O Irã tem capacidade técnica para enriquecer urânio a um nível mais alto do que tinha antes de assinar o acordo para conter seu programa nuclear, afirmou o chefe da organização de energia atômica do páis, Ali Akbar Salehi, à televisão estatal. “O Irã não está blefando... Tecnicamente, estamos totalmente preparados para enriquecer urânio acima do que costumávamos produzir antes do acordo. Espero que Trump caia em si e continue no acordo”, disse Salehi. Sob o acordo, que levou à suspensão da maioria das sanções internacionais contra o Irã, o nível de enriquecimento de urânio do Irã deve permanecer em torno de 3,6%. O Irã parou de produzir urânio enriquecido a 20% e abandonou a maior parte do seu estoque como parte do acordo firmado com Estados Unidos, Grã-Bretanha, França, Alemanha, China e Rússia. O urânio refinado a 20% de pureza físsil está bem além dos 5% normalmente necessários para abastecer usinas nucleares civis, embora ainda muito abaixo da pureza altamente enriquecida, de 80% a 90%, necessária para uma bomba nuclear.

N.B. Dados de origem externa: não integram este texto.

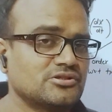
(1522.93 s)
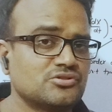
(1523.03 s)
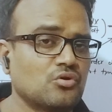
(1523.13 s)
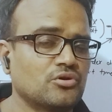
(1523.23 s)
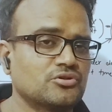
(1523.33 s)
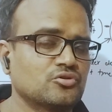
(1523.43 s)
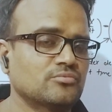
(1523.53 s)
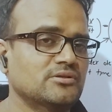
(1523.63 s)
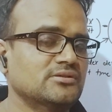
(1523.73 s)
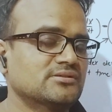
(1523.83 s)
is going to
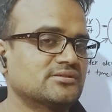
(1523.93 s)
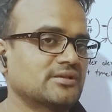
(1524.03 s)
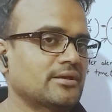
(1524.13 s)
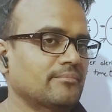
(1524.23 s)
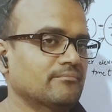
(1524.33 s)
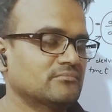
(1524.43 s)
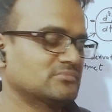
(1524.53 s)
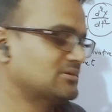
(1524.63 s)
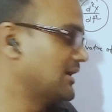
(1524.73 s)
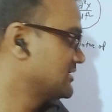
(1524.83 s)
be same,
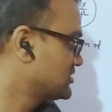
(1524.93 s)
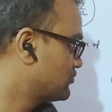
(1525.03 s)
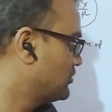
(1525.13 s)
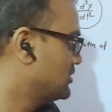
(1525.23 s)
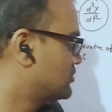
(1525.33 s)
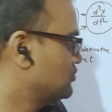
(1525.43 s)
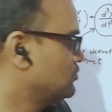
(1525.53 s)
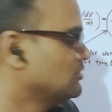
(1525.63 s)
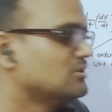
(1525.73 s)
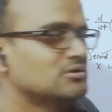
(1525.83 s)
that is equal
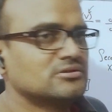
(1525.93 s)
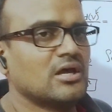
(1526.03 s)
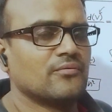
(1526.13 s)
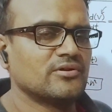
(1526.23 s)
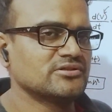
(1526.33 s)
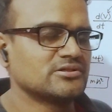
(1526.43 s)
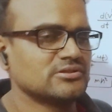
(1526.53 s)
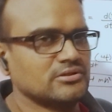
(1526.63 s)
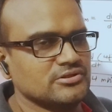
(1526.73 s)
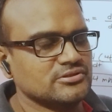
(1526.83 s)
to the average
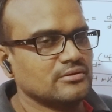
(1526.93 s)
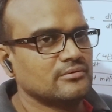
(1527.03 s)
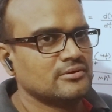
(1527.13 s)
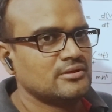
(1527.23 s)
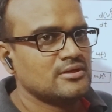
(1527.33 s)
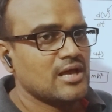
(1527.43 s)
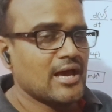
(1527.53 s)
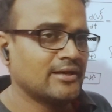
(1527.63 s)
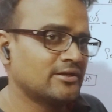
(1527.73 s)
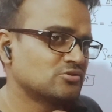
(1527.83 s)
acceleration,
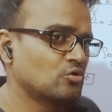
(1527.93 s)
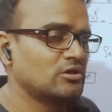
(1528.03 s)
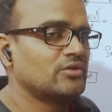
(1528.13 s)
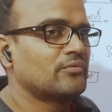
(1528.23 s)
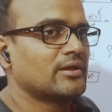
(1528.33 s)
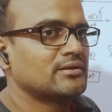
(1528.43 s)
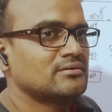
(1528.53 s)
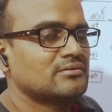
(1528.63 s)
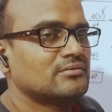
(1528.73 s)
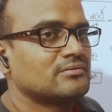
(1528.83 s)
and it is only when
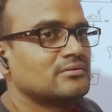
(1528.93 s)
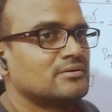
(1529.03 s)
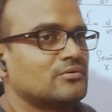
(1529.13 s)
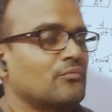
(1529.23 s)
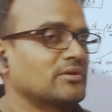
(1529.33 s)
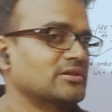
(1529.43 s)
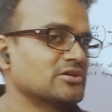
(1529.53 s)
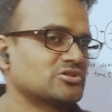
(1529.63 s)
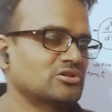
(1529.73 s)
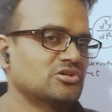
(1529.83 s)
the
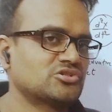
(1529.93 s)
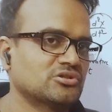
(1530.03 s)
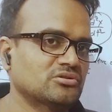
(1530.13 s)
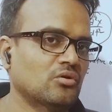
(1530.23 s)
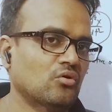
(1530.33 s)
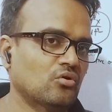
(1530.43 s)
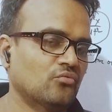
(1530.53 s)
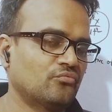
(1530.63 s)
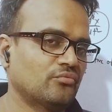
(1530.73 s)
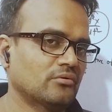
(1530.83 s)
acceleration
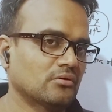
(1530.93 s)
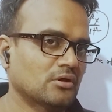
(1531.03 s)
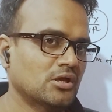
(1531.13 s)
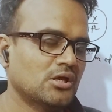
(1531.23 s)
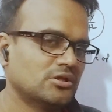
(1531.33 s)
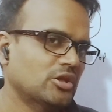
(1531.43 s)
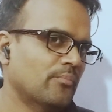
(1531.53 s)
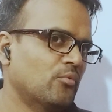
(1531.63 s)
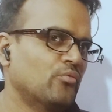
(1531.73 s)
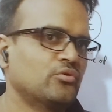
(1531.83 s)
of the
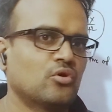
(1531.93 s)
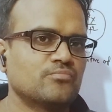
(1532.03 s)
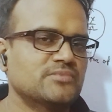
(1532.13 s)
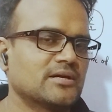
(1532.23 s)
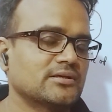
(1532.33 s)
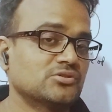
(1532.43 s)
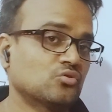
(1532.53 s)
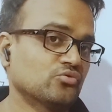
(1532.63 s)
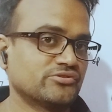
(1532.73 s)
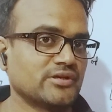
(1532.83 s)
moving object is
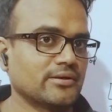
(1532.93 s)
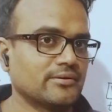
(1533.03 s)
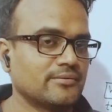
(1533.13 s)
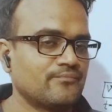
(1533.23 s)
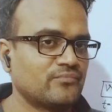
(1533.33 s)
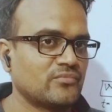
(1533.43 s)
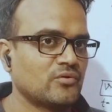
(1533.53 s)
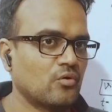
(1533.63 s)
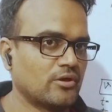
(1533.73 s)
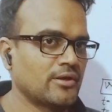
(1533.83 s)
constant.
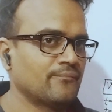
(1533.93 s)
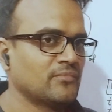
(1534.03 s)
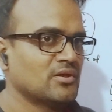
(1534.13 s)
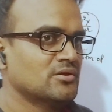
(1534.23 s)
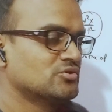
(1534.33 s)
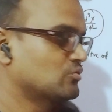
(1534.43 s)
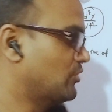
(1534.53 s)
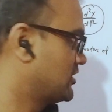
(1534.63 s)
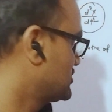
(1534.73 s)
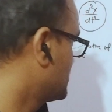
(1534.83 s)
Okay, so
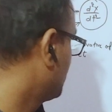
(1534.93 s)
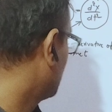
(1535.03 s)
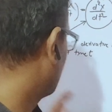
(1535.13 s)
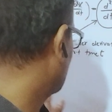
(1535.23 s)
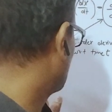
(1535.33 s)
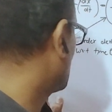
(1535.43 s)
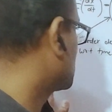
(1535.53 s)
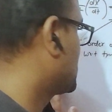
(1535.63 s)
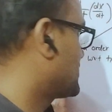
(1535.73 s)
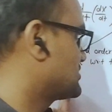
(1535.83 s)
what does it mean by the
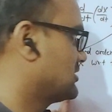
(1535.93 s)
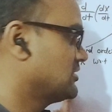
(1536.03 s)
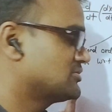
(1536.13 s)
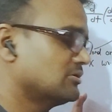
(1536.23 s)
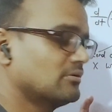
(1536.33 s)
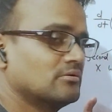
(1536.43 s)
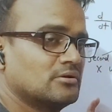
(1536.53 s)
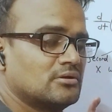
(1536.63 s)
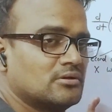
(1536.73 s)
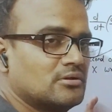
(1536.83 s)
constant acceleration?
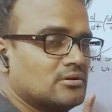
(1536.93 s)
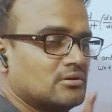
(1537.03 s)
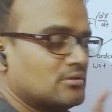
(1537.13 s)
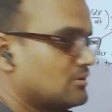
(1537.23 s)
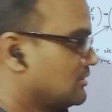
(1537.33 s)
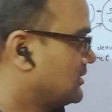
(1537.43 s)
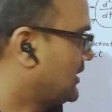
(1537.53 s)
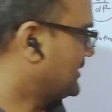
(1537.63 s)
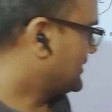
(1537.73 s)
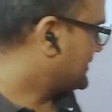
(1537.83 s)
In the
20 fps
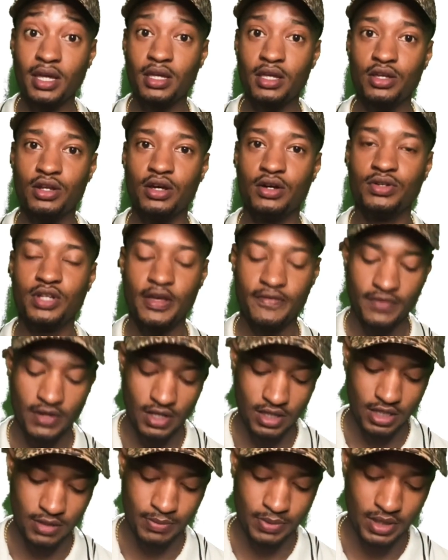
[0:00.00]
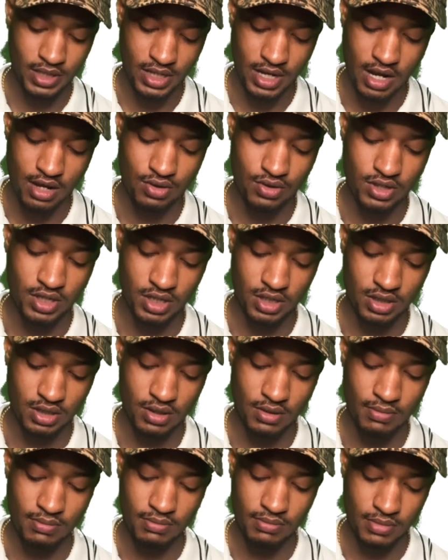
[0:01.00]
you know, definitely putting out good
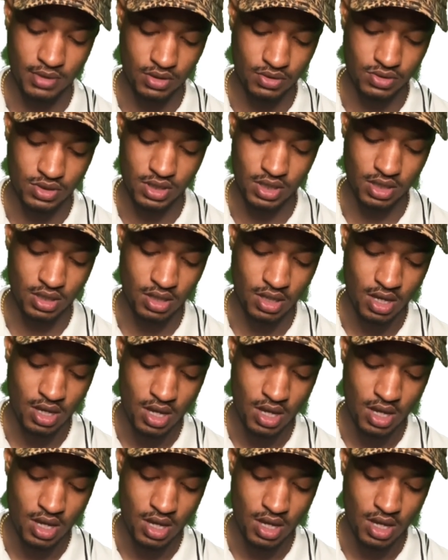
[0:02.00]
music.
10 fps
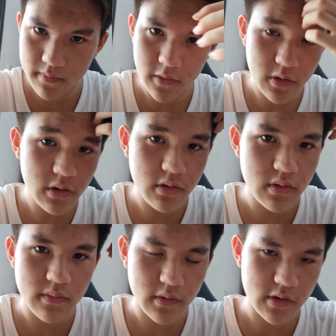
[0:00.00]
You could
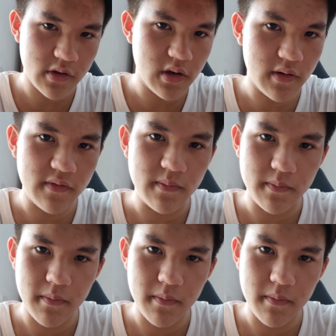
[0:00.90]
sort of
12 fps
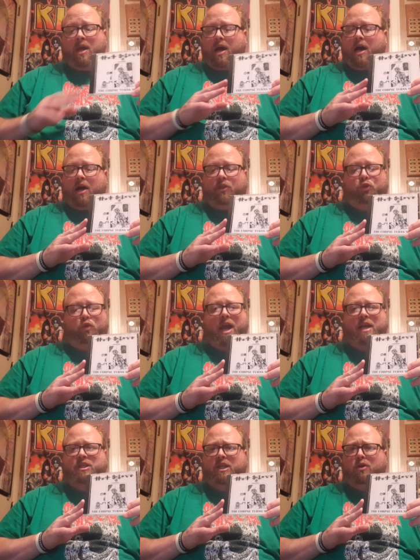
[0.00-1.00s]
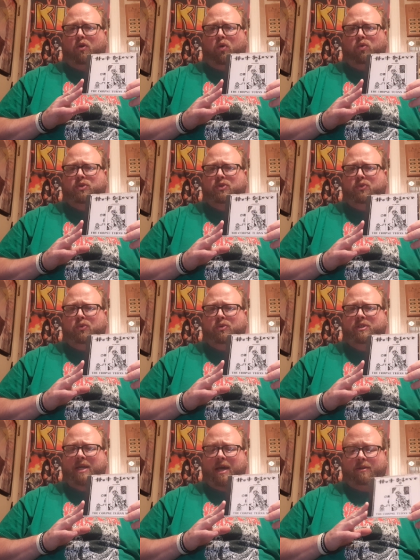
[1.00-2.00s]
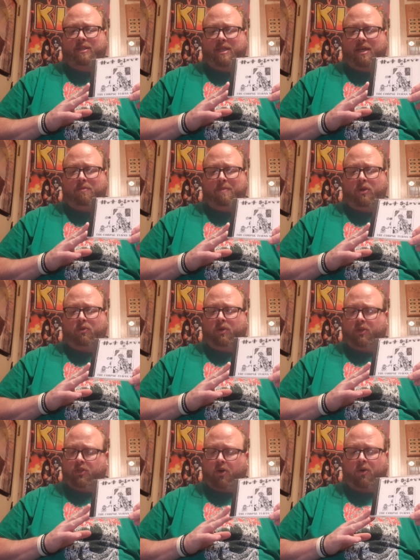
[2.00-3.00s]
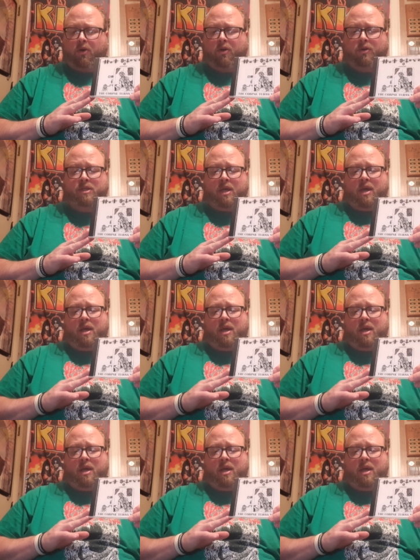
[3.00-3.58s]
Uh, thrashy, old school style death metal guitars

Teerã já descartou qualquer possibilidade de negociar o programa de mísseis balísticos do país, suas atividades nucleares após 2025 e seu papel internacional no Oriente Médio, como exige Trump. Grã-Bretanha, França e Alemanha apoiam o acordo, que afirmam ser a melhor maneira de impedir que Teerã consiga armas nucleares, mas pediram ao Irã que limite sua influência regional e reduza o programa de mísseis.